Who Rules America?  By G. William Domhoff, University of California at Santa Cruz

Review from:

Contemporary Sociology: A Journal of Reviews

November 2009 (Vol. 38, No. 6)

Review by Thomas H. Koenig, Northeastern University

The Leftmost City: Power and Progressive Politics in Santa Cruz, by Richard Gendron and G. William Domhoff. Boulder, CO: Westview Press, 2009.

The 58,000 residents of Santa Cruz, California inhabit America's "leftmost city," a unique municipality in which a coalition of socialist feminists, progressive neighborhood activists, environmental advocates, left-wing academics, and social welfare liberals dominate the local power structure. For decades, the pro-growth interests that play the leading political role in shaping governmental policy in most U.S. cities have been consistently defeated at the polls by a political coalition dedicated to improving local social services, providing a high quality of life for neighborhood residents, and advancing social justice. Even after a severe earthquake in 1989 created a need to cooperate with the business community in developing a plan to rebuild the devastated downtown area, a progressive alliance retained a five-to-two majority in Santa Cruz's city council.

In this book, Professors Richard Gendron (Assumption College) and G. William Domhoff (University of California at Santa Cruz) provide a nuanced case study of Santa Cruz's socio-political history and of its current anomalous power structure in order to evaluate and extend four leading theories of urban power: (1) Growth Coalition Theory, (2) Marxist Urban Theory, (3) Public Choice Theory and (4) Regime Theory. These ideal type models of urban power differ on four major issues: (1) the degree to which power is based on collective efforts of strategic local elites versus struggles for dominance, (2) the degree to which policy preferences are fixed by economic and/or social interests in contrast to fluid alliances, (3) the degree to which local residents can have much influence on significant political decisions, and (4) the degree to which local government has autonomy to set policies as opposed to major political decisions being forced on the local community by outside forces. The authors provide a link to Domhoff's excellent summary of these perspectives in a website devoted to the issues raised in this book, which is located at www.leftmostcity.com.

These authors use their extensive in-depth interviews of community leaders and an examination of hundreds of primary sources to provide guidance for activists attempting to use electoral politics to displace pro-development interests. Gendron and Domhoff argue that populist groups generally fail to build stable governing coalitions because they are too narrowly focused and alienate potential allies. The key lesson of this sociopolitical history of Santa Cruz is that progressives need to create a unifying vision of social change that is framed in terms that have widespread appeal. Santa Cruz's elected officials will do well to read this book as they consider how to respond to the dilemmas created by California's current budget crisis.

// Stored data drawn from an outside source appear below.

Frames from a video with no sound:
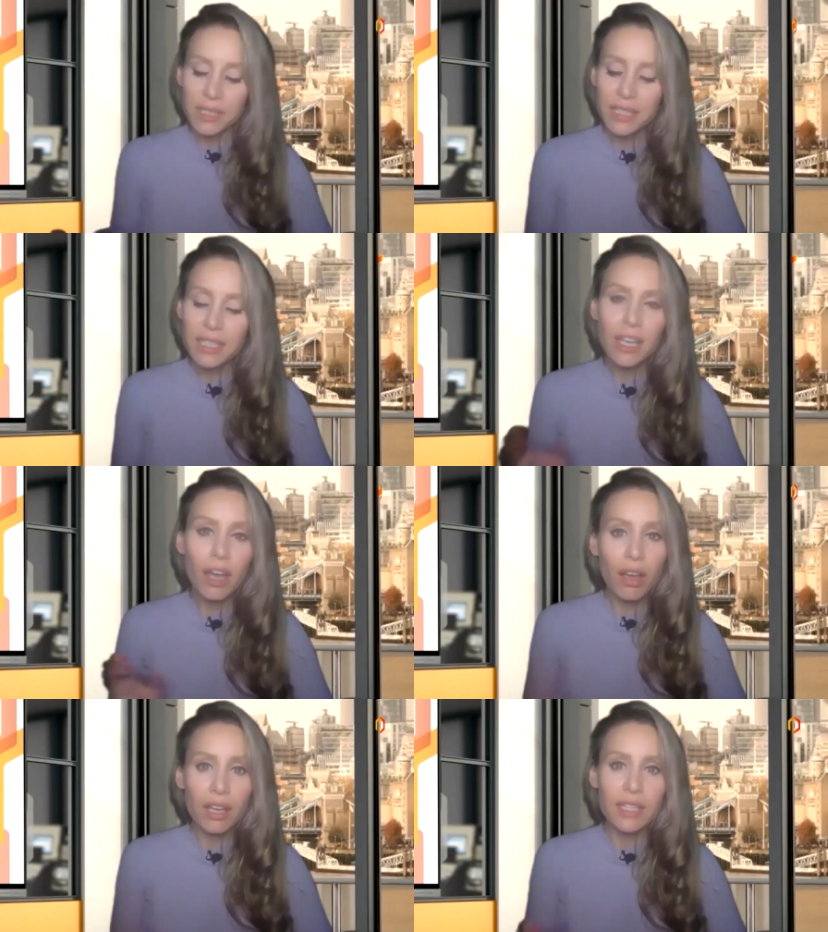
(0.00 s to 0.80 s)
this the
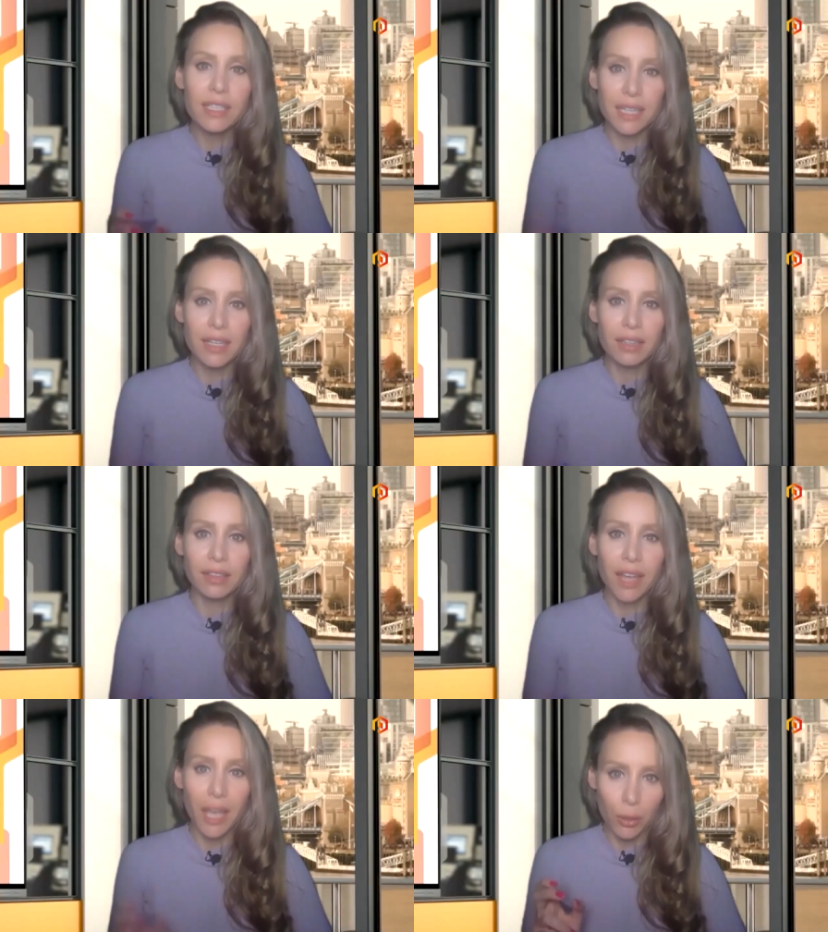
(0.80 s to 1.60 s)

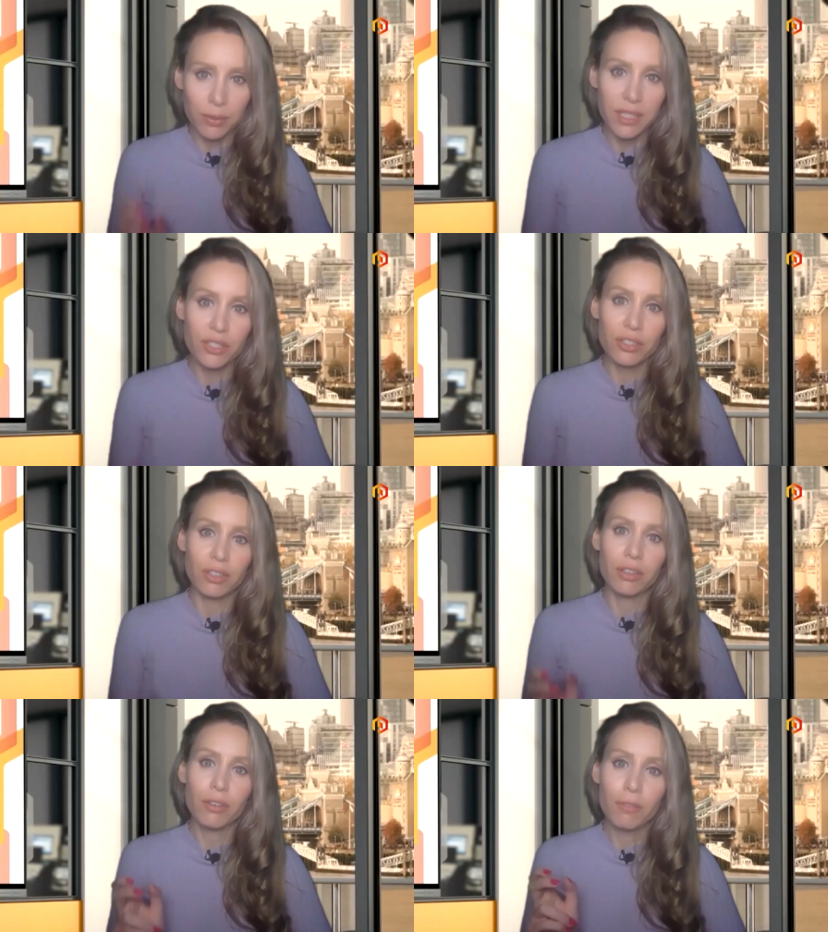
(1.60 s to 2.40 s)
ideal
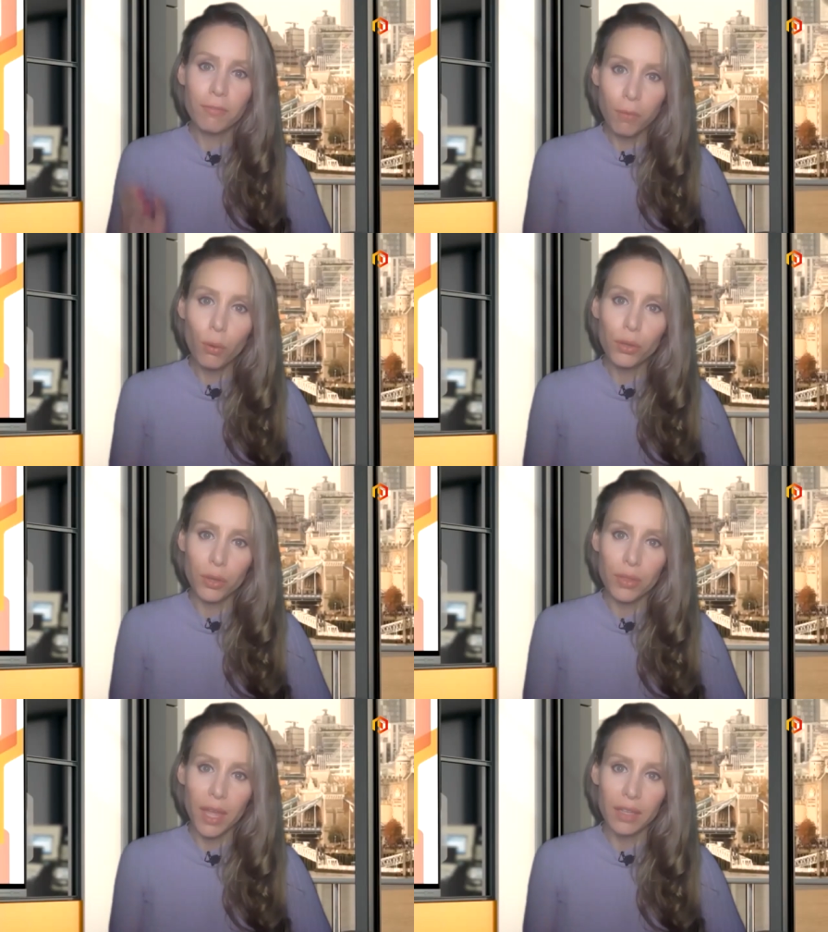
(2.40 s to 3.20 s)
acquisition for
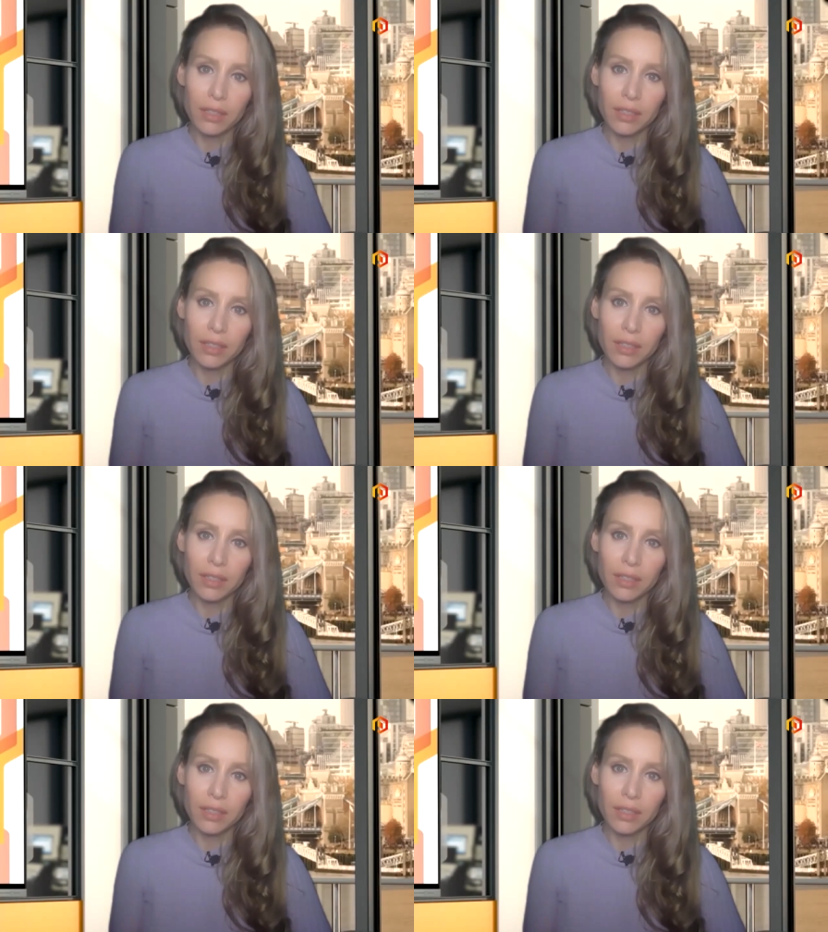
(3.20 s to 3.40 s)
you then?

The authors firmly reject any simplistic Marxist assumption that local politics are mere reflections of class struggle. Santa Cruz's socio-economic development pattern was far from inevitable. Unique individuals and outside events shaped the town's electoral battles throughout its history. For example, the California Gold Rush of 1849 produced a substantial market for Santa Cruz products and an aggressive group of local leaders maneuvered the state of California into making the growing town a county seat. More than a century later, the University of California at Santa Cruz's strong liberal arts focus and its unique Community Studies program attracted, motivated and trained young activists, who could sometimes obtain class credit for their social justice advocacy. Experienced political organizers, aided by a nationwide leftist policy planning network, were able to displace Santa Cruz's traditional elites by employing state-of-the-art electoral techniques such as targeted direct mailing using computerized voter lists.

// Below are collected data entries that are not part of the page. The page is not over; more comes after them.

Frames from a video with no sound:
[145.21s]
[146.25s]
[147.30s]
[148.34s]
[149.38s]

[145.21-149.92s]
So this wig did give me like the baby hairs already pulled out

Gendron and Domhoff are most supportive of Growth Coalition Theory, which argues that U.S. urban decision-making is ordinarily dominated by a coalition of progrowth interest groups that gain ideological hegemony through the unifying message that regional expansion produces a generalized prosperity. The authors critique this perspective, however, for its failure to be sufficiently sensitive to factional disputes among pro-growth interest groups. Their analysis reveals several latent political fault lines such as the friction after the 1989 earthquake between some self-interested downtown retailers and those business leaders with a broader vision for Santa Cruz's redevelopment.

Advocates of alternative theoretical models might criticize this book's conclusions as being too heavily based on the unique features of this atypical city. A slogan such as "Keep Santa Cruz weird" may be effective in this prosperous bedroom community of Silicon Valley that contains a significant voting bloc of left-wing students, but will have far fewer attractions in other urban areas. A rust belt city, for example, may provide a better fit with Marxist Urban Theory, while an Arizona boom town might be firmly in the hands of a growth coalition. However, all case studies suffer from this limitation. This book succeeds in providing a clearly written, theoretically sophisticated roadmap for left-wing political action.